(Recorded data)

━━━━

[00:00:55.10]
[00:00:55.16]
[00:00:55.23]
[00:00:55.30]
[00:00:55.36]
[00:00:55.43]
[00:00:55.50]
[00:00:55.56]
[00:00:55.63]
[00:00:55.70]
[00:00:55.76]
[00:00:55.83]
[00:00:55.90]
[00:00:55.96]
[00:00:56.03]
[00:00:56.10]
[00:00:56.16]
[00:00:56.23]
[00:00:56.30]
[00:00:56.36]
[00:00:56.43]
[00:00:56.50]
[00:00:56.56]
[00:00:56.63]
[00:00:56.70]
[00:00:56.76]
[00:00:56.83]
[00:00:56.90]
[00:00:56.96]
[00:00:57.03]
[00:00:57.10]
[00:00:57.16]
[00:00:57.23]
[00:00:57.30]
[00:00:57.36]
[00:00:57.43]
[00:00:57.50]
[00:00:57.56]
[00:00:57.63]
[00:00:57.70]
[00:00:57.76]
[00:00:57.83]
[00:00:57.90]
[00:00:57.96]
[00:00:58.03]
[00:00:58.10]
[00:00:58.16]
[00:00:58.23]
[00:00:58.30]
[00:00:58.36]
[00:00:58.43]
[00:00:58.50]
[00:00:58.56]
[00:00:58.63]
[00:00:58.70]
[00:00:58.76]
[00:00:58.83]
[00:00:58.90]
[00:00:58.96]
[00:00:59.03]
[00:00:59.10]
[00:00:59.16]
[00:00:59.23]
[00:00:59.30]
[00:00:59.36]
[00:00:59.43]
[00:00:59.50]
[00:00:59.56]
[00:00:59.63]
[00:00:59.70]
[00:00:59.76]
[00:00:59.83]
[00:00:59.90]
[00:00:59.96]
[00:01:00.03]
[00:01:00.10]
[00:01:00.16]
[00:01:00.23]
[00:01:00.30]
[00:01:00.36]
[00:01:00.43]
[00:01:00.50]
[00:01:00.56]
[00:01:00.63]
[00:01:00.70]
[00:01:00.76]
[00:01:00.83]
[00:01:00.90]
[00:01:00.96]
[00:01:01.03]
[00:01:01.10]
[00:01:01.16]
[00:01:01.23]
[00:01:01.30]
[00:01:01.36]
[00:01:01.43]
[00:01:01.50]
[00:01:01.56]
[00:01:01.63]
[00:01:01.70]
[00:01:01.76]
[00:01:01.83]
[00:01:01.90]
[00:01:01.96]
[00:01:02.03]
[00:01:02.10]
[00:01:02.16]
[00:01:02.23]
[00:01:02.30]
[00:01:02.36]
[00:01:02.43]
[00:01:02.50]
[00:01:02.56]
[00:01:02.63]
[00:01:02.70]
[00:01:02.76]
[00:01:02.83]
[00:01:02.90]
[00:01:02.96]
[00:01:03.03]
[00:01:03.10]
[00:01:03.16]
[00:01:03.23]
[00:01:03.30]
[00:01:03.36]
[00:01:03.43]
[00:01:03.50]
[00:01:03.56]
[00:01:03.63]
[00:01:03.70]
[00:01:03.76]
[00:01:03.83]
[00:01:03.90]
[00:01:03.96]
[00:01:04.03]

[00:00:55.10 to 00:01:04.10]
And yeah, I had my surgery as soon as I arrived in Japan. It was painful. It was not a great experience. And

━━━━

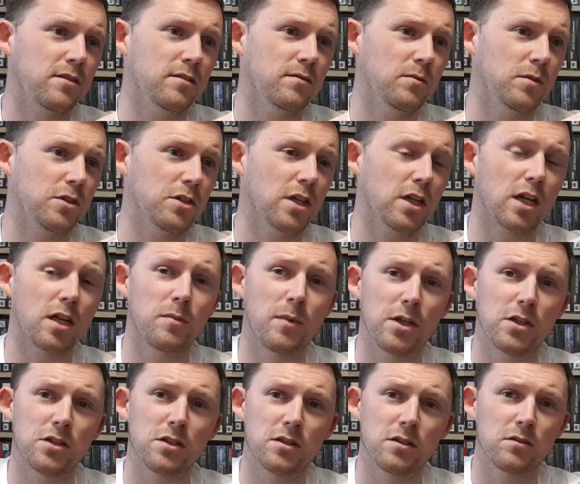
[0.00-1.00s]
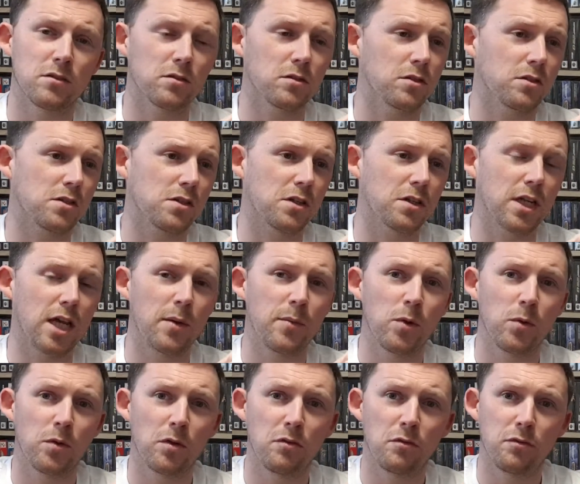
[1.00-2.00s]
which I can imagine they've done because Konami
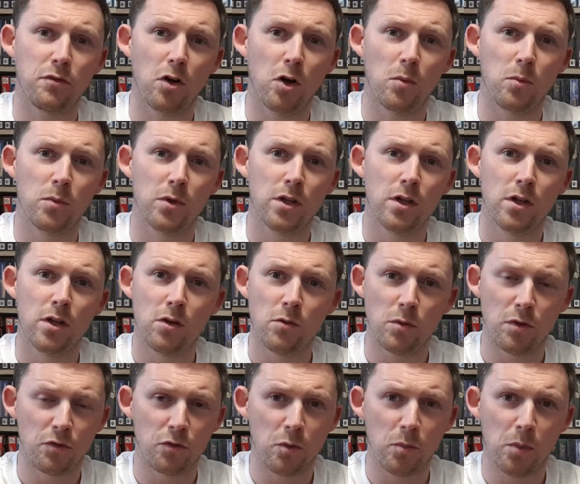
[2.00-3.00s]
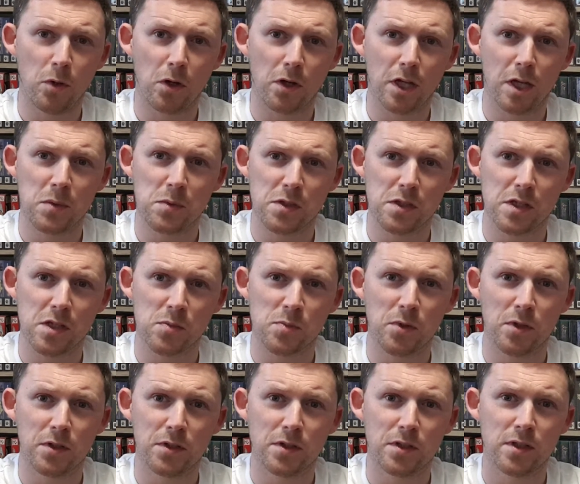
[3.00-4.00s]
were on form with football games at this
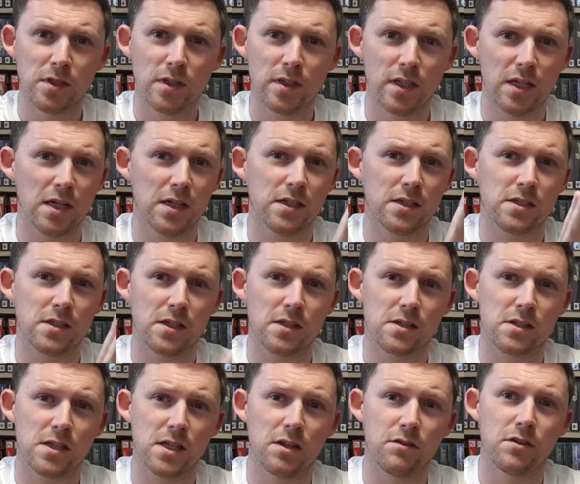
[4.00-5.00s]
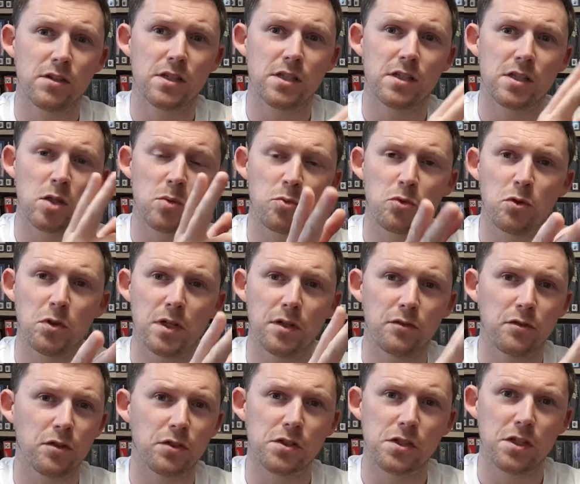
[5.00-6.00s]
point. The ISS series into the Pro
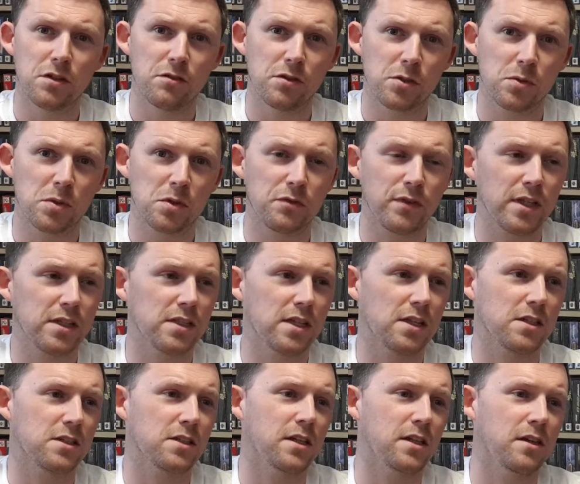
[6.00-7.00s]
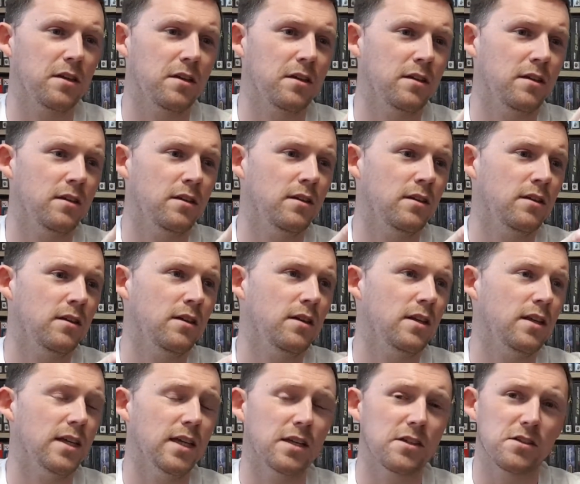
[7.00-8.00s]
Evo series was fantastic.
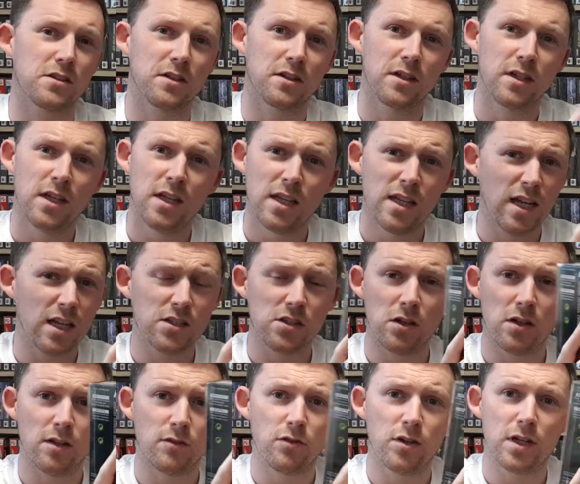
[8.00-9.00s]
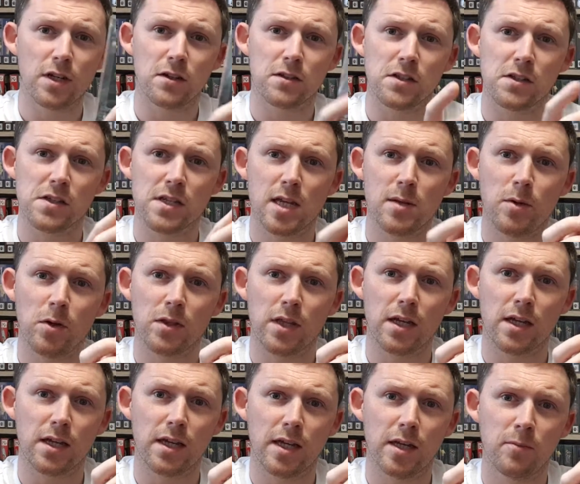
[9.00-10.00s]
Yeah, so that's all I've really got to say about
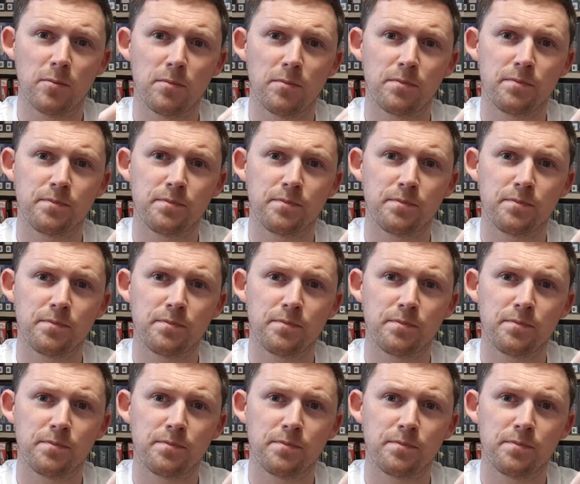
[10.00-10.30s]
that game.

━━━━

Activity: What you return should be exactly the lines above, starting at the one with "[00:00:55.10]" and ending at the one with "[00:00:59.70]", and nothing else.

Your response:
[00:00:55.10]
[00:00:55.16]
[00:00:55.23]
[00:00:55.30]
[00:00:55.36]
[00:00:55.43]
[00:00:55.50]
[00:00:55.56]
[00:00:55.63]
[00:00:55.70]
[00:00:55.76]
[00:00:55.83]
[00:00:55.90]
[00:00:55.96]
[00:00:56.03]
[00:00:56.10]
[00:00:56.16]
[00:00:56.23]
[00:00:56.30]
[00:00:56.36]
[00:00:56.43]
[00:00:56.50]
[00:00:56.56]
[00:00:56.63]
[00:00:56.70]
[00:00:56.76]
[00:00:56.83]
[00:00:56.90]
[00:00:56.96]
[00:00:57.03]
[00:00:57.10]
[00:00:57.16]
[00:00:57.23]
[00:00:57.30]
[00:00:57.36]
[00:00:57.43]
[00:00:57.50]
[00:00:57.56]
[00:00:57.63]
[00:00:57.70]
[00:00:57.76]
[00:00:57.83]
[00:00:57.90]
[00:00:57.96]
[00:00:58.03]
[00:00:58.10]
[00:00:58.16]
[00:00:58.23]
[00:00:58.30]
[00:00:58.36]
[00:00:58.43]
[00:00:58.50]
[00:00:58.56]
[00:00:58.63]
[00:00:58.70]
[00:00:58.76]
[00:00:58.83]
[00:00:58.90]
[00:00:58.96]
[00:00:59.03]
[00:00:59.10]
[00:00:59.16]
[00:00:59.23]
[00:00:59.30]
[00:00:59.36]
[00:00:59.43]
[00:00:59.50]
[00:00:59.56]
[00:00:59.63]
[00:00:59.70]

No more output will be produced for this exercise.